Costs and Sustainability
Routine HIV testing has repeatedly been shown to be cost-effective, even in low-prevalence settings.15-17 This program is the first to demonstrate that compared with other methods of early detection, routine opt-out screening in the ED is also cost-effective. The low costs of <$5000 per confirmed HIV-positive patient identified demonstrate support for earlier theoretic models that provided an economic evaluation of prior CDC HIV screening guidelines. For example the model by Walensky et al16 demonstrated that routine HIV screening had a cost-effectiveness ratio of $35,400 to 64,500 per quality-adjusted life-year (QALY) gained. These numbers compare favorably with cost-effectiveness estimates for other routine screening programs for diseases, such as type II diabetes ($70,000 per QALY gained), hypertension ($80,400 per QALY gained), and colon cancer ($57,700 per QALY gained). Despite the clear cost-effectiveness of ED HIV screening, programs such as the one we describe here, they are not going to be sustainable unless EDs are able to recover the full costs of screening, including the costs of the test kits and extra personnel. This issue has already been identified by the CDC as being of major concern, (Bernard Branson, personal communication, December 2006), and the future of routine ED HIV screening should ultimately depend on reimbursement rates negotiated between hospitals and payers. Until then, it is unlikely that individual EDs are going to be able to bear the extra costs of providing routine HIV screening for their patients, however successful these programs may be in identifying new cases of HIV infection.

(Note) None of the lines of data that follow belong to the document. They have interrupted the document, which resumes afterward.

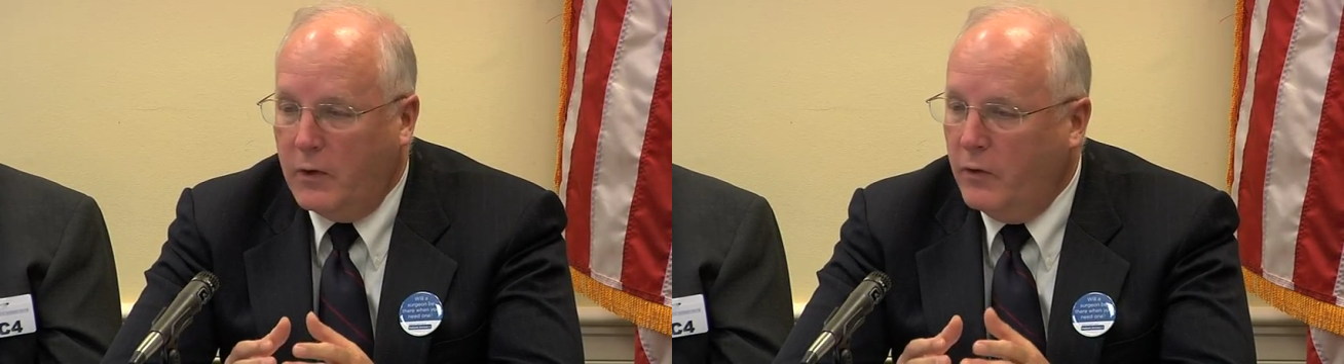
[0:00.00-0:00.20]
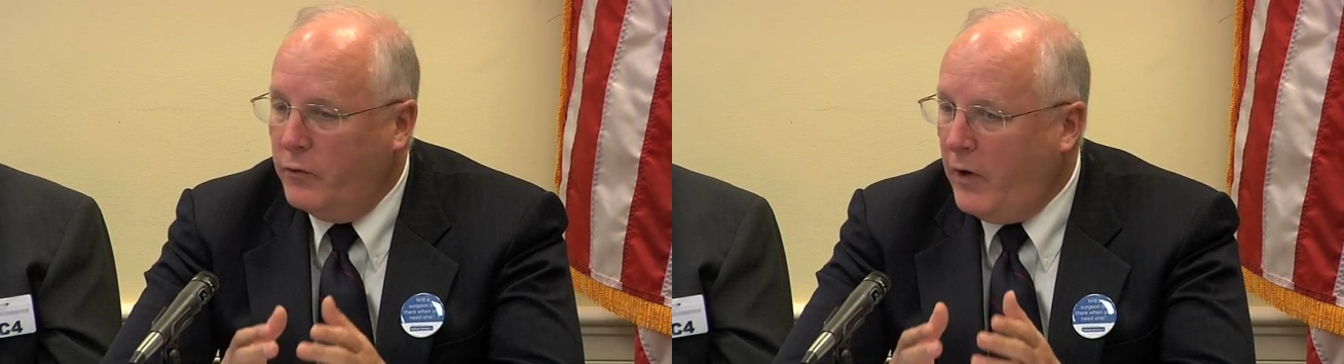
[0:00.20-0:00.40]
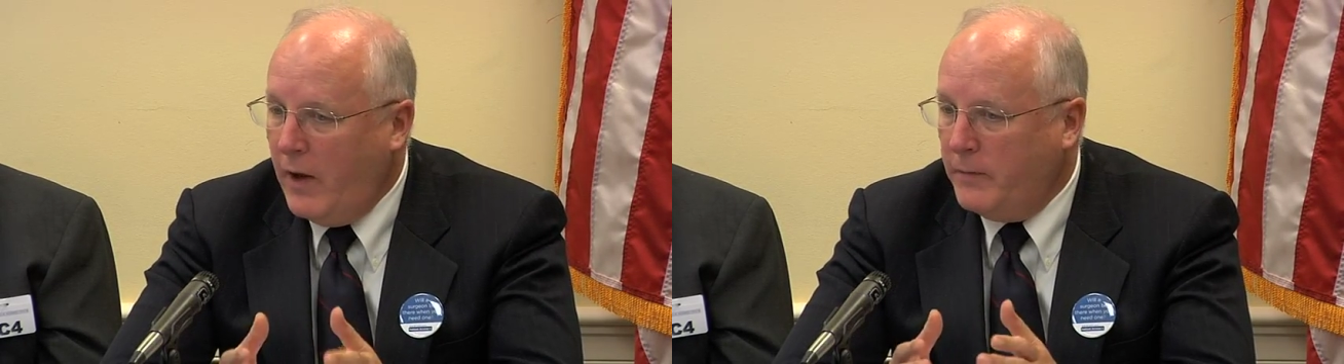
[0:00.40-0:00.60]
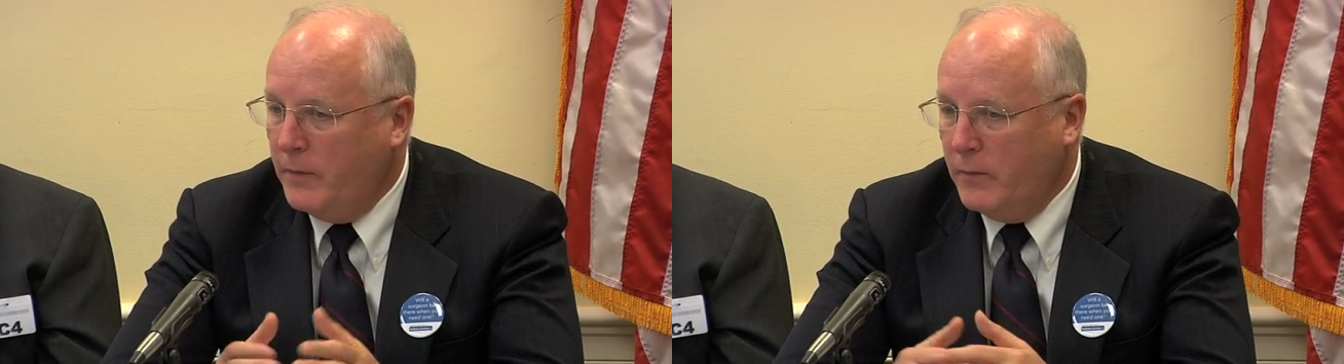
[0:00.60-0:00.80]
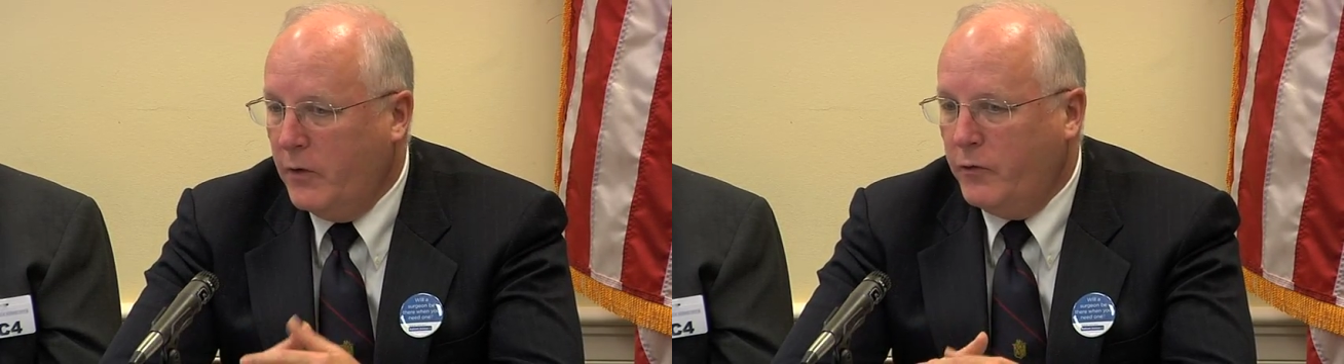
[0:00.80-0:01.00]
because half
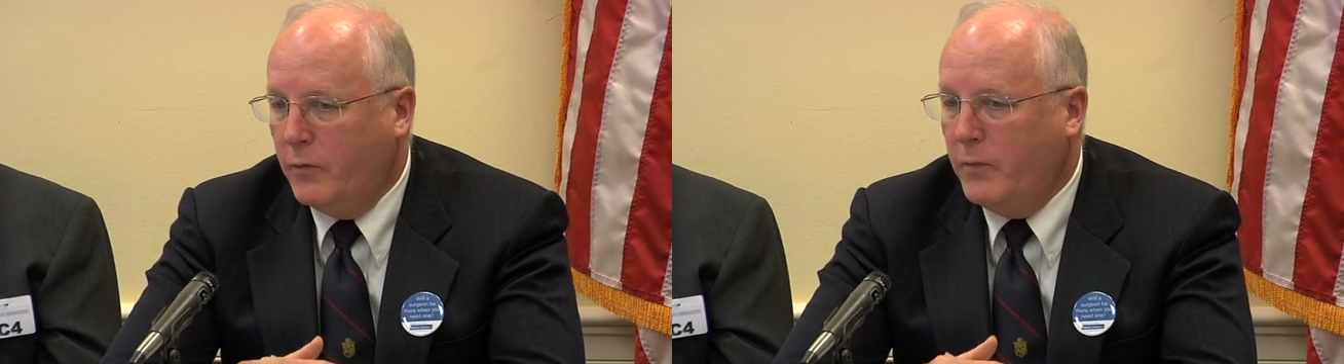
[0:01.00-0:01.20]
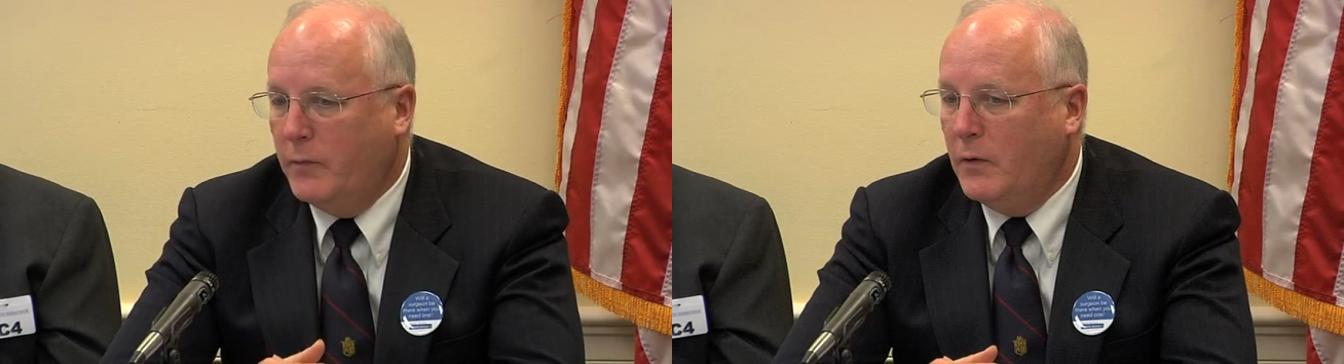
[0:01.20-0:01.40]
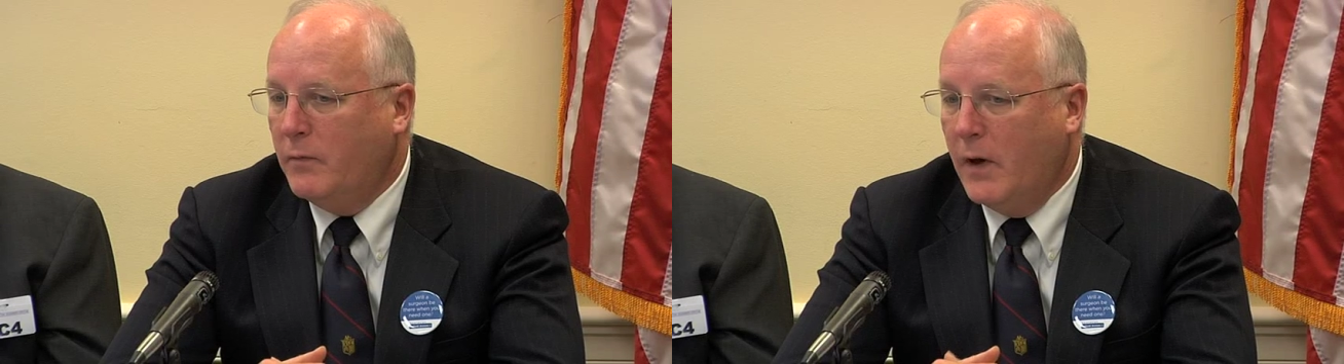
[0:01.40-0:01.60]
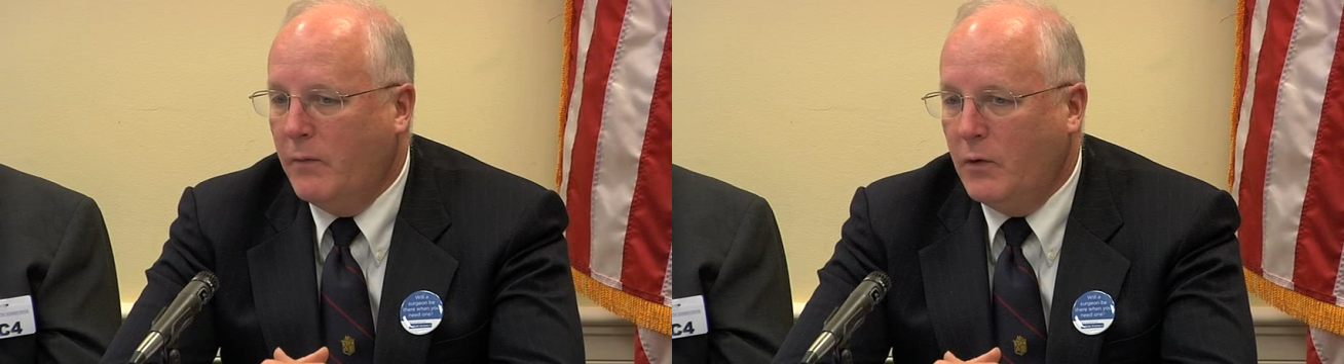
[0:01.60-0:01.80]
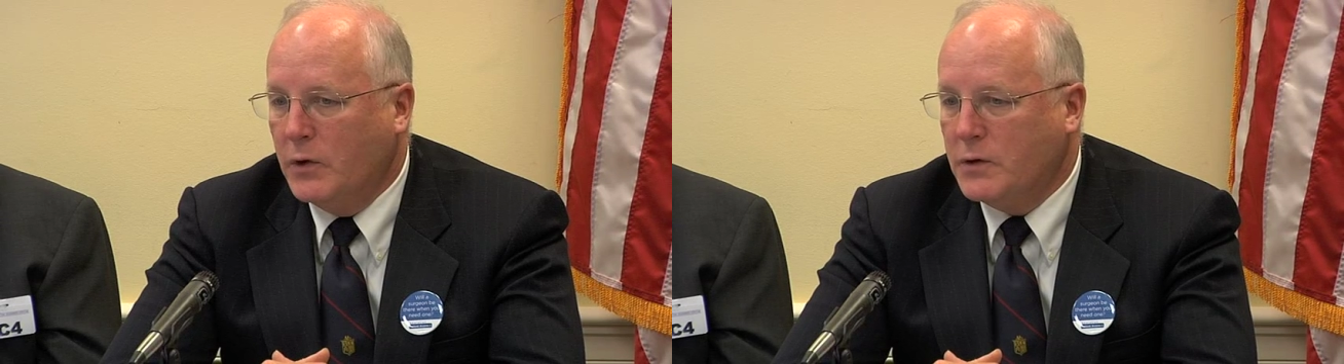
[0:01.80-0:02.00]
of us are
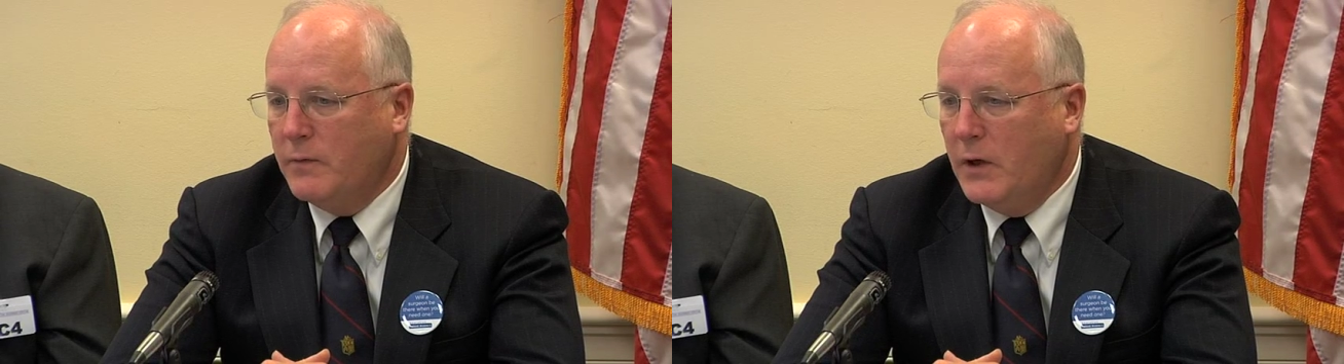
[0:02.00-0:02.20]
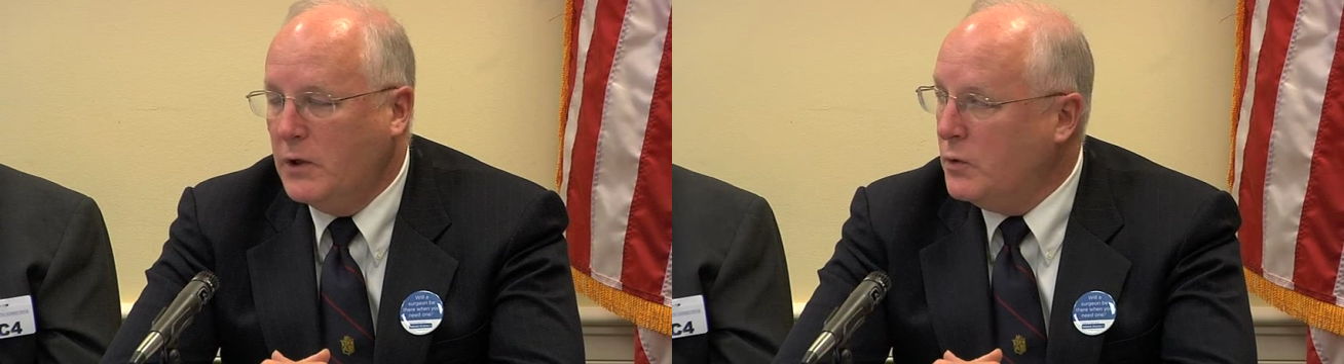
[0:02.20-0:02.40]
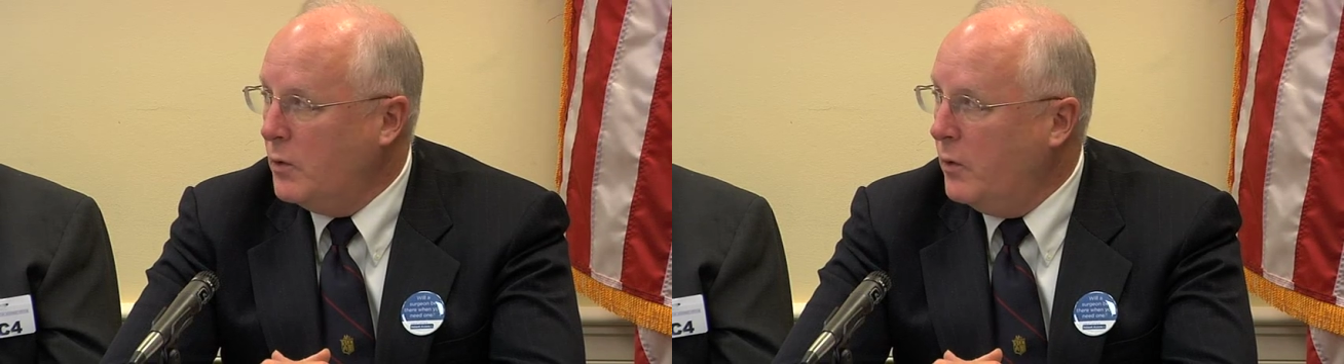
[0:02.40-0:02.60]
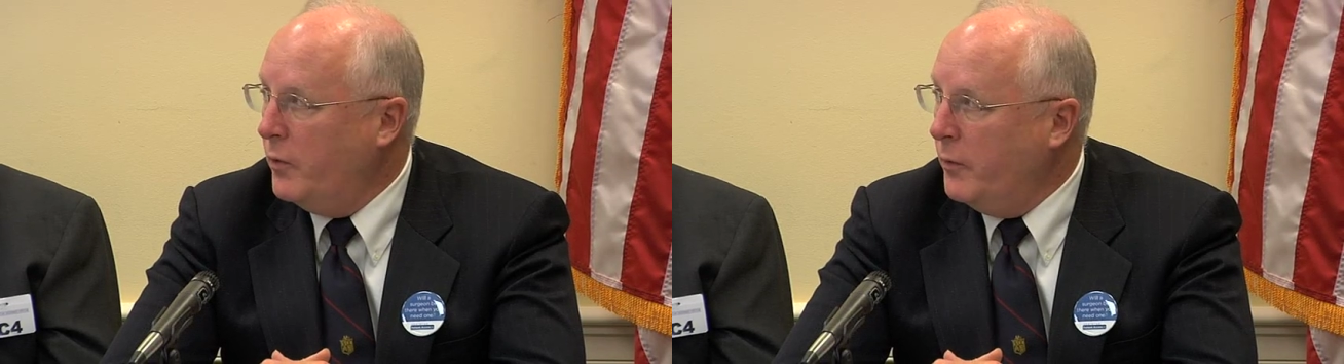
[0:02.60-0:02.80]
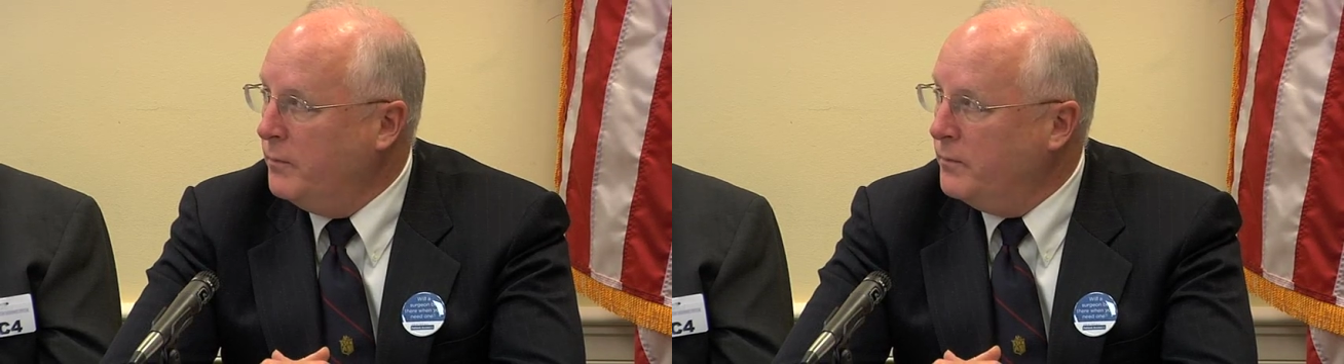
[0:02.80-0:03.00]
55 years of age or older.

An ED-based opt-out HIV screening program in accordance with the 2006 CDC guidelines is feasible, cost-effective, and well received by patients. Emphasis needs to be placed on increasing the number of patients who agree to be screened and ensuring continuity of care for patients with a positive test result. Before wider dissemination of these screening programs, hospital managers need to obtain a secure method of funding and overcome ED service delivery challenges.